START Data provided

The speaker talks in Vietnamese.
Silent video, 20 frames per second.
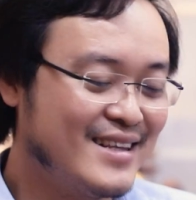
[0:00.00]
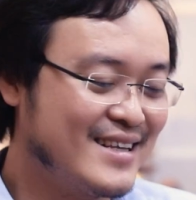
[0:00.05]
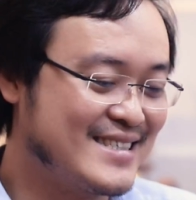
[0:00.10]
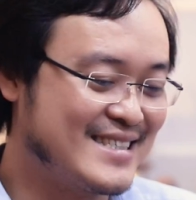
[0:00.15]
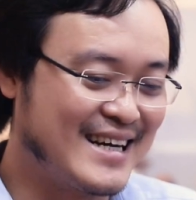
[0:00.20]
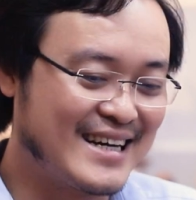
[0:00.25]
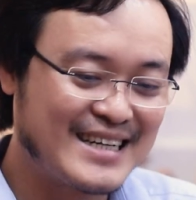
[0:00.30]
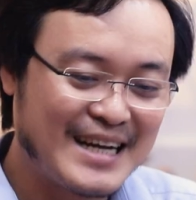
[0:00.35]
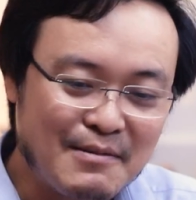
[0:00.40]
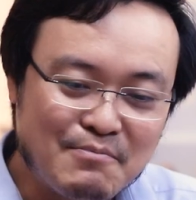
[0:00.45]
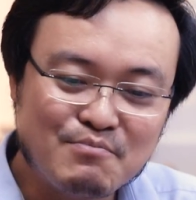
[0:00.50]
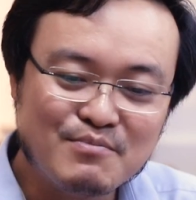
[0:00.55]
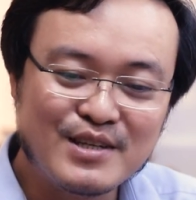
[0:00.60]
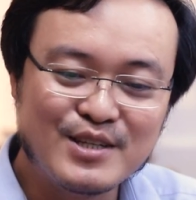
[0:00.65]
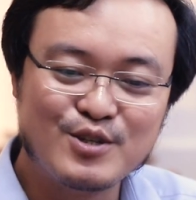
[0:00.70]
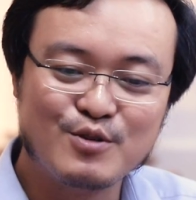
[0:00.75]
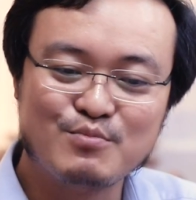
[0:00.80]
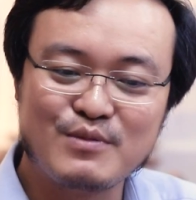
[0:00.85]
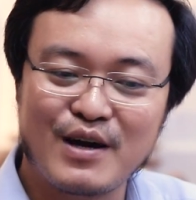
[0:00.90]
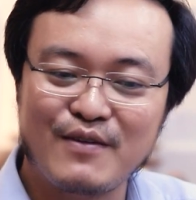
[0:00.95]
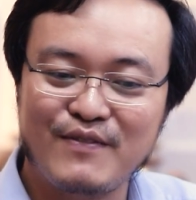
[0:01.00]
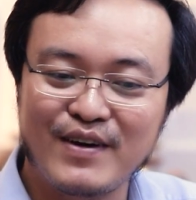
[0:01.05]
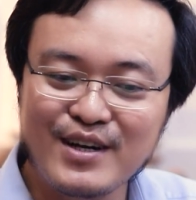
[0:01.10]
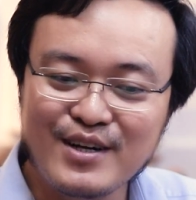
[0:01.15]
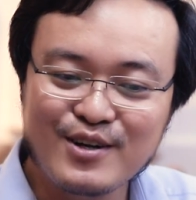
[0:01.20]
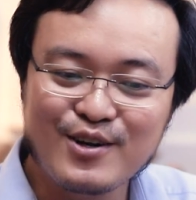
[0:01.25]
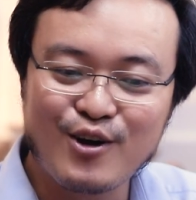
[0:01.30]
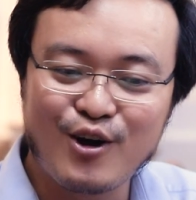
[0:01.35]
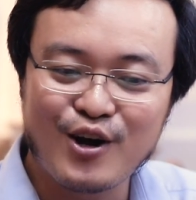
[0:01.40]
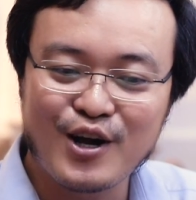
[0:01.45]
Sang năm thì chúng ta
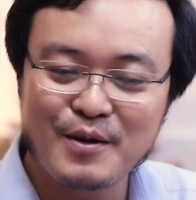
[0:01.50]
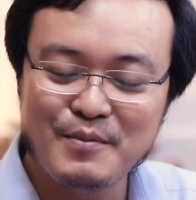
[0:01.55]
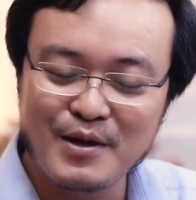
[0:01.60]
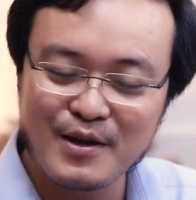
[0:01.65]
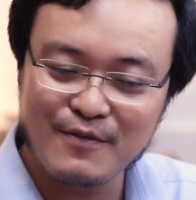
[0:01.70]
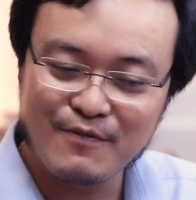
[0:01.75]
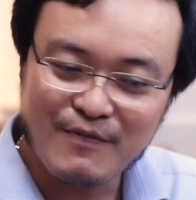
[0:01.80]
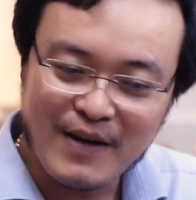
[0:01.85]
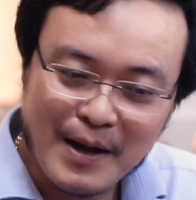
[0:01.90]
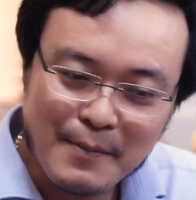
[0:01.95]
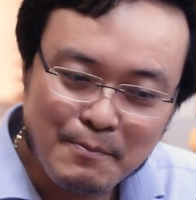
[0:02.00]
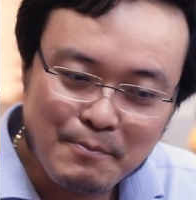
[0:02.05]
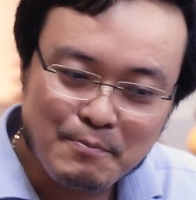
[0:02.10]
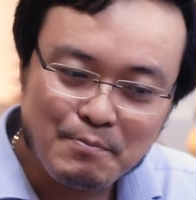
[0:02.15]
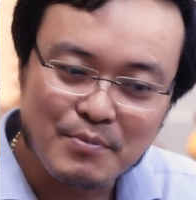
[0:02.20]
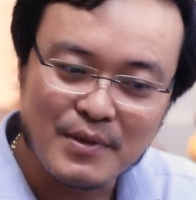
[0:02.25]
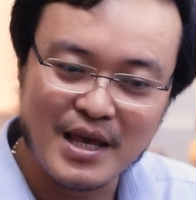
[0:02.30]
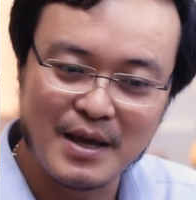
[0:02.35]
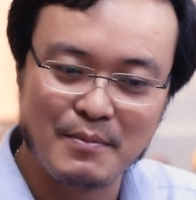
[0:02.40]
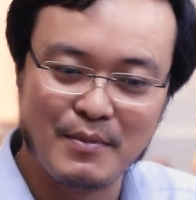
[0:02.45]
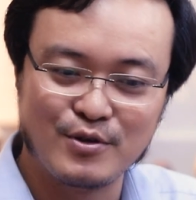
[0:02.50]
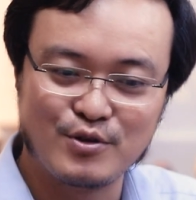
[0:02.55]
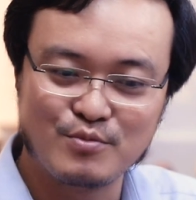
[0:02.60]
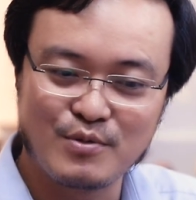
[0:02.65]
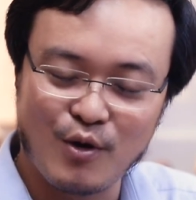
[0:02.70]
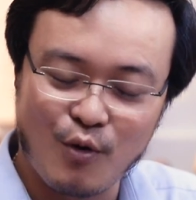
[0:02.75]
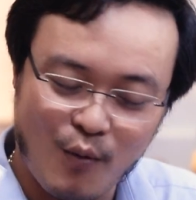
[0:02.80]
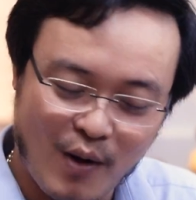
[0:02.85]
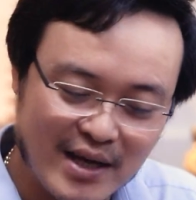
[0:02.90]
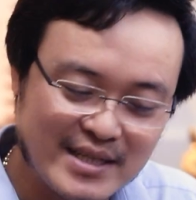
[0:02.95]
vẫn có cái biện pháp để mà chúng
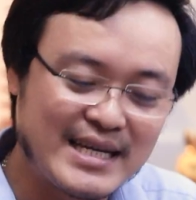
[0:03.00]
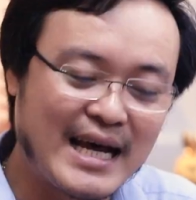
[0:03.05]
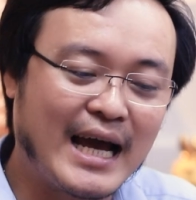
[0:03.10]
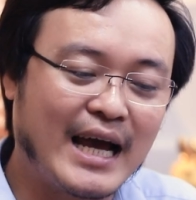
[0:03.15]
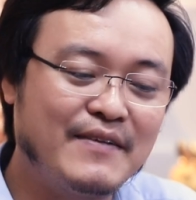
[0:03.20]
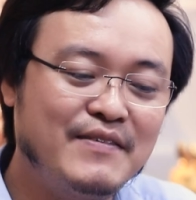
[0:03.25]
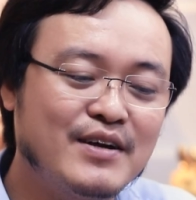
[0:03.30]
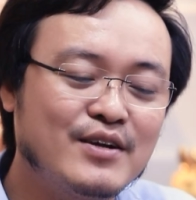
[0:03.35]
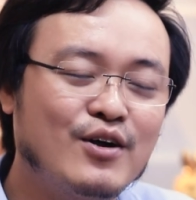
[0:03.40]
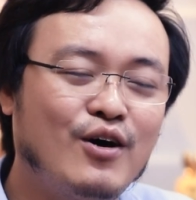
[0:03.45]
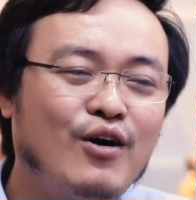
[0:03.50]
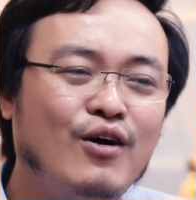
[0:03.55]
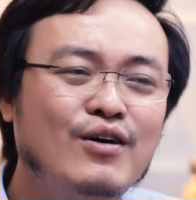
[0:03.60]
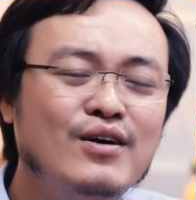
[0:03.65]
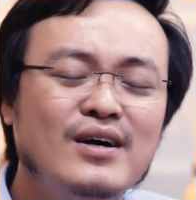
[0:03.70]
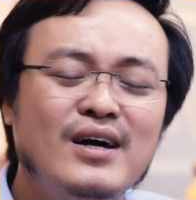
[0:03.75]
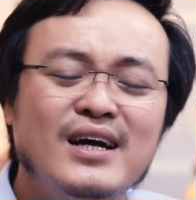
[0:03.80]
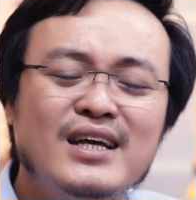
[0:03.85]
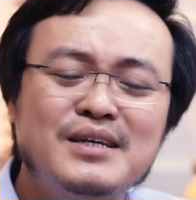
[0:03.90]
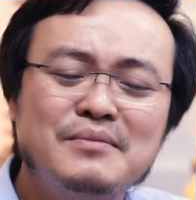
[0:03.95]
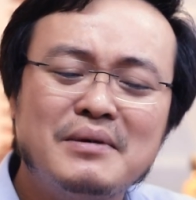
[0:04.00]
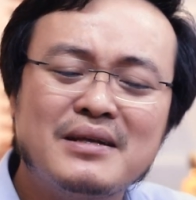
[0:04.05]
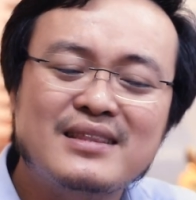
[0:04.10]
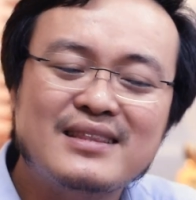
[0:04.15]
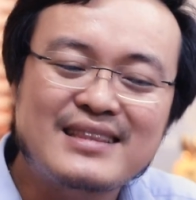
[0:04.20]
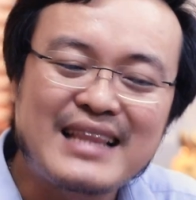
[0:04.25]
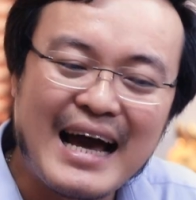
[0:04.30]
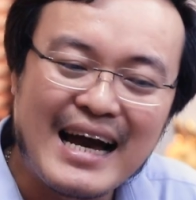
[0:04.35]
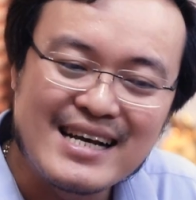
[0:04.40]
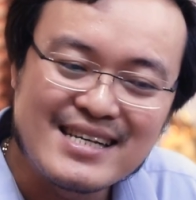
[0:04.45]
ta hóa giải cái việc đó. Nhưng mà
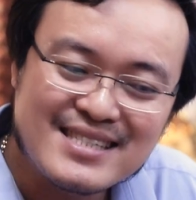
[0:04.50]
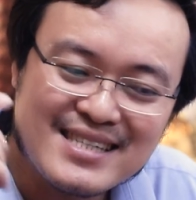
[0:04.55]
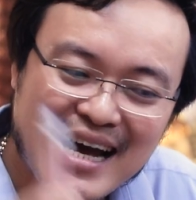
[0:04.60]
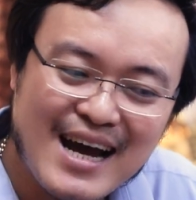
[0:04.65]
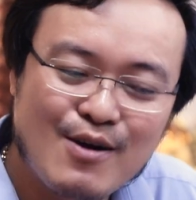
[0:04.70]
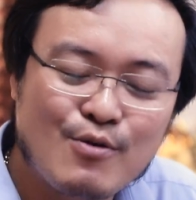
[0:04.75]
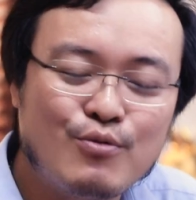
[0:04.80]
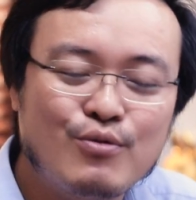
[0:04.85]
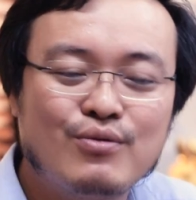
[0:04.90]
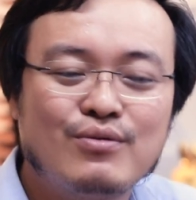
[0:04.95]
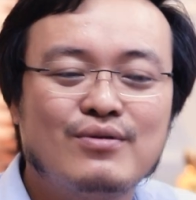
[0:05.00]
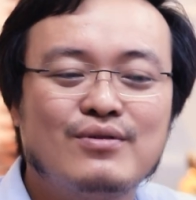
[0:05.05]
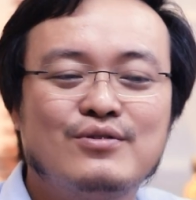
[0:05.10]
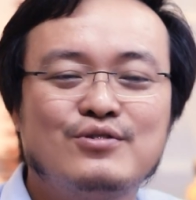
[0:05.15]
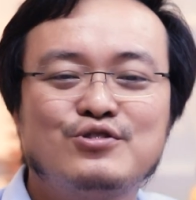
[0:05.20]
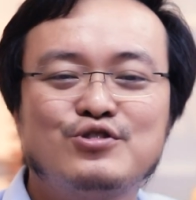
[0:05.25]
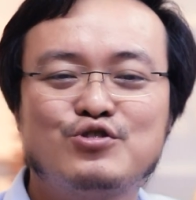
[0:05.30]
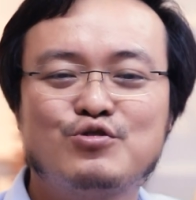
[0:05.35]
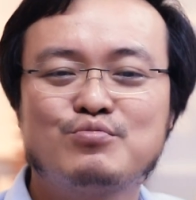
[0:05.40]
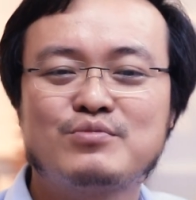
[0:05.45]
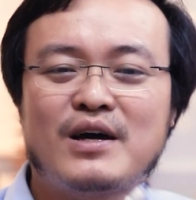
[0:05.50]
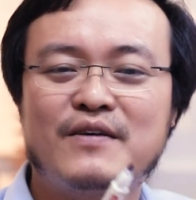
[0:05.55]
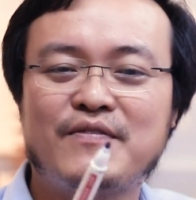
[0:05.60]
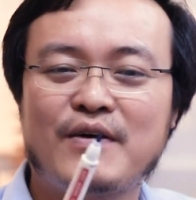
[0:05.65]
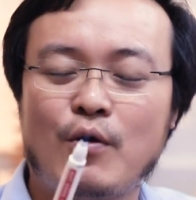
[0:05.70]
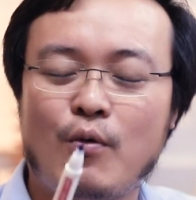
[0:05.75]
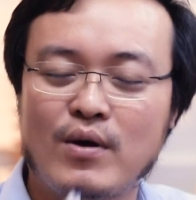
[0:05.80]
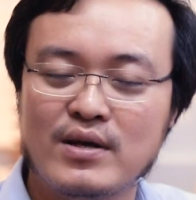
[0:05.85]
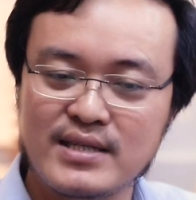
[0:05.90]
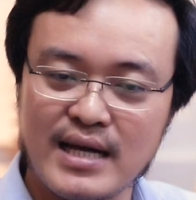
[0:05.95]
tại sao chúng ta
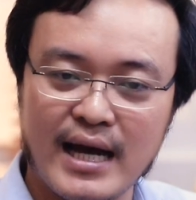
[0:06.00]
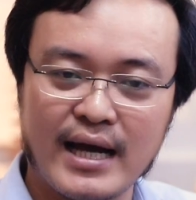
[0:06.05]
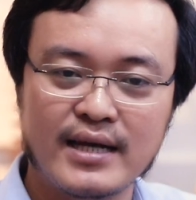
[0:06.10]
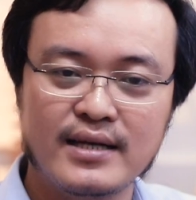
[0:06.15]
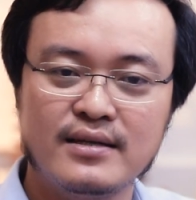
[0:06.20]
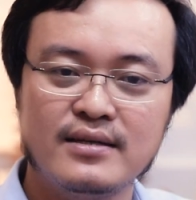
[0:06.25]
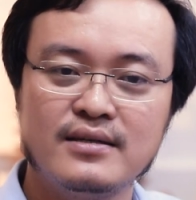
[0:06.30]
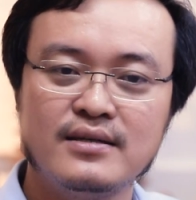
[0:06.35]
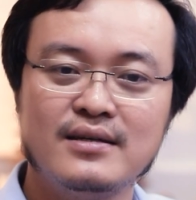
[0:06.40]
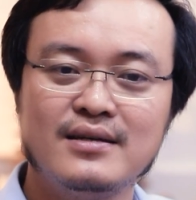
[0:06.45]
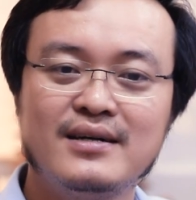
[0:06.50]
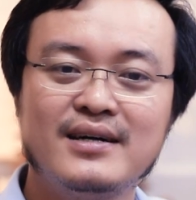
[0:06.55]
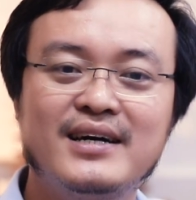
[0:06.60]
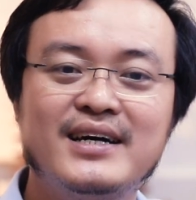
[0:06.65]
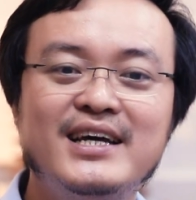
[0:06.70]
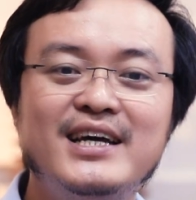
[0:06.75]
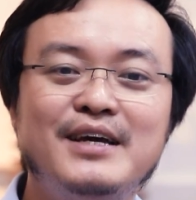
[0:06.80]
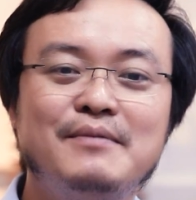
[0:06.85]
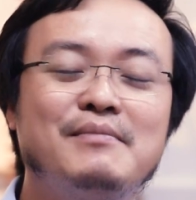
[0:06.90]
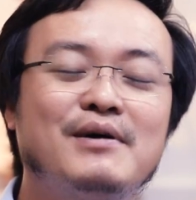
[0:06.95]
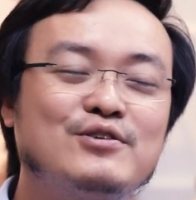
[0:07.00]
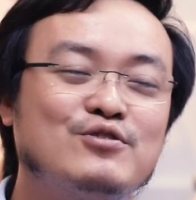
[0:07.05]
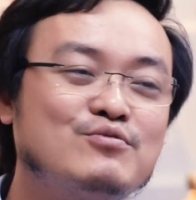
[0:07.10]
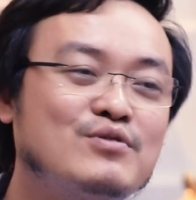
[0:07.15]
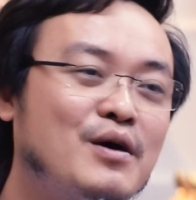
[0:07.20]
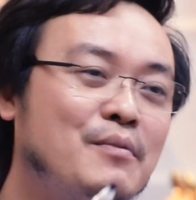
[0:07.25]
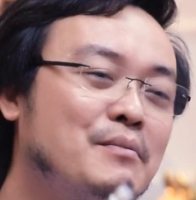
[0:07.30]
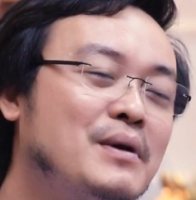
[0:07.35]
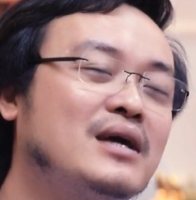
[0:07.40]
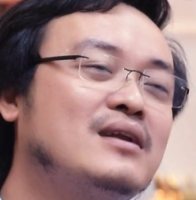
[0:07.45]
phải hóa giải khi mà chúng
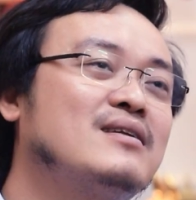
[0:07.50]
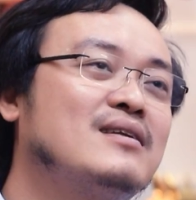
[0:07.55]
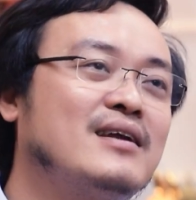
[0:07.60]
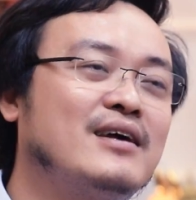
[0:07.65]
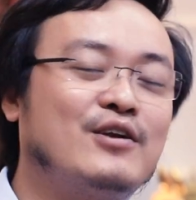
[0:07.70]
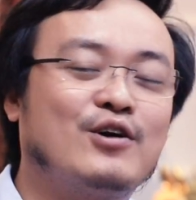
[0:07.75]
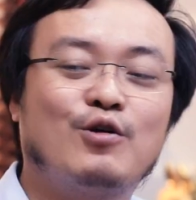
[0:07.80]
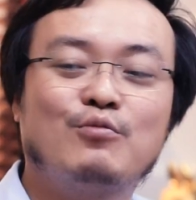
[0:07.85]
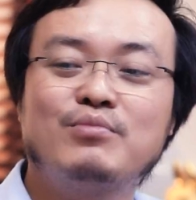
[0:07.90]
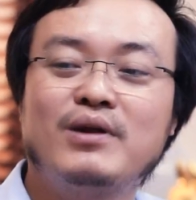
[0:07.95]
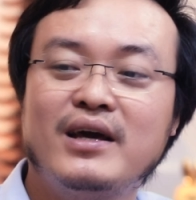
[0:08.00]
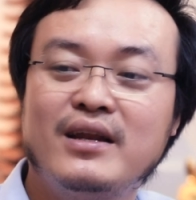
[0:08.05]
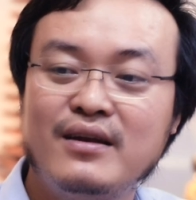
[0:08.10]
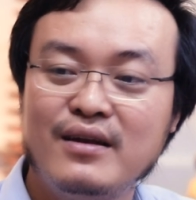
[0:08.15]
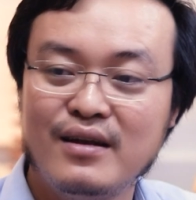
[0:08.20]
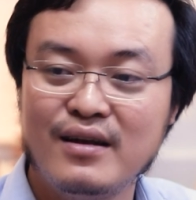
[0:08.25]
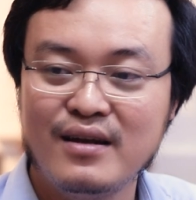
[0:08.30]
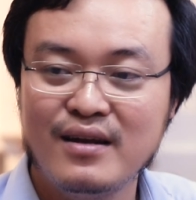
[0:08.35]
ta biết là nó không nên,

END Data provided

Work required →
Retype the entries verbatim and drop the pictures.

Answer to this problem →
The speaker talks in Vietnamese.
Silent video, 20 frames per second.
[0:00.00]
[0:00.05]
[0:00.10]
[0:00.15]
[0:00.20]
[0:00.25]
[0:00.30]
[0:00.35]
[0:00.40]
[0:00.45]
[0:00.50]
[0:00.55]
[0:00.60]
[0:00.65]
[0:00.70]
[0:00.75]
[0:00.80]
[0:00.85]
[0:00.90]
[0:00.95]
[0:01.00]
[0:01.05]
[0:01.10]
[0:01.15]
[0:01.20]
[0:01.25]
[0:01.30]
[0:01.35]
[0:01.40]
[0:01.45]
Sang năm thì chúng ta
[0:01.50]
[0:01.55]
[0:01.60]
[0:01.65]
[0:01.70]
[0:01.75]
[0:01.80]
[0:01.85]
[0:01.90]
[0:01.95]
[0:02.00]
[0:02.05]
[0:02.10]
[0:02.15]
[0:02.20]
[0:02.25]
[0:02.30]
[0:02.35]
[0:02.40]
[0:02.45]
[0:02.50]
[0:02.55]
[0:02.60]
[0:02.65]
[0:02.70]
[0:02.75]
[0:02.80]
[0:02.85]
[0:02.90]
[0:02.95]
vẫn có cái biện pháp để mà chúng
[0:03.00]
[0:03.05]
[0:03.10]
[0:03.15]
[0:03.20]
[0:03.25]
[0:03.30]
[0:03.35]
[0:03.40]
[0:03.45]
[0:03.50]
[0:03.55]
[0:03.60]
[0:03.65]
[0:03.70]
[0:03.75]
[0:03.80]
[0:03.85]
[0:03.90]
[0:03.95]
[0:04.00]
[0:04.05]
[0:04.10]
[0:04.15]
[0:04.20]
[0:04.25]
[0:04.30]
[0:04.35]
[0:04.40]
[0:04.45]
ta hóa giải cái việc đó. Nhưng mà
[0:04.50]
[0:04.55]
[0:04.60]
[0:04.65]
[0:04.70]
[0:04.75]
[0:04.80]
[0:04.85]
[0:04.90]
[0:04.95]
[0:05.00]
[0:05.05]
[0:05.10]
[0:05.15]
[0:05.20]
[0:05.25]
[0:05.30]
[0:05.35]
[0:05.40]
[0:05.45]
[0:05.50]
[0:05.55]
[0:05.60]
[0:05.65]
[0:05.70]
[0:05.75]
[0:05.80]
[0:05.85]
[0:05.90]
[0:05.95]
tại sao chúng ta
[0:06.00]
[0:06.05]
[0:06.10]
[0:06.15]
[0:06.20]
[0:06.25]
[0:06.30]
[0:06.35]
[0:06.40]
[0:06.45]
[0:06.50]
[0:06.55]
[0:06.60]
[0:06.65]
[0:06.70]
[0:06.75]
[0:06.80]
[0:06.85]
[0:06.90]
[0:06.95]
[0:07.00]
[0:07.05]
[0:07.10]
[0:07.15]
[0:07.20]
[0:07.25]
[0:07.30]
[0:07.35]
[0:07.40]
[0:07.45]
phải hóa giải khi mà chúng
[0:07.50]
[0:07.55]
[0:07.60]
[0:07.65]
[0:07.70]
[0:07.75]
[0:07.80]
[0:07.85]
[0:07.90]
[0:07.95]
[0:08.00]
[0:08.05]
[0:08.10]
[0:08.15]
[0:08.20]
[0:08.25]
[0:08.30]
[0:08.35]
ta biết là nó không nên,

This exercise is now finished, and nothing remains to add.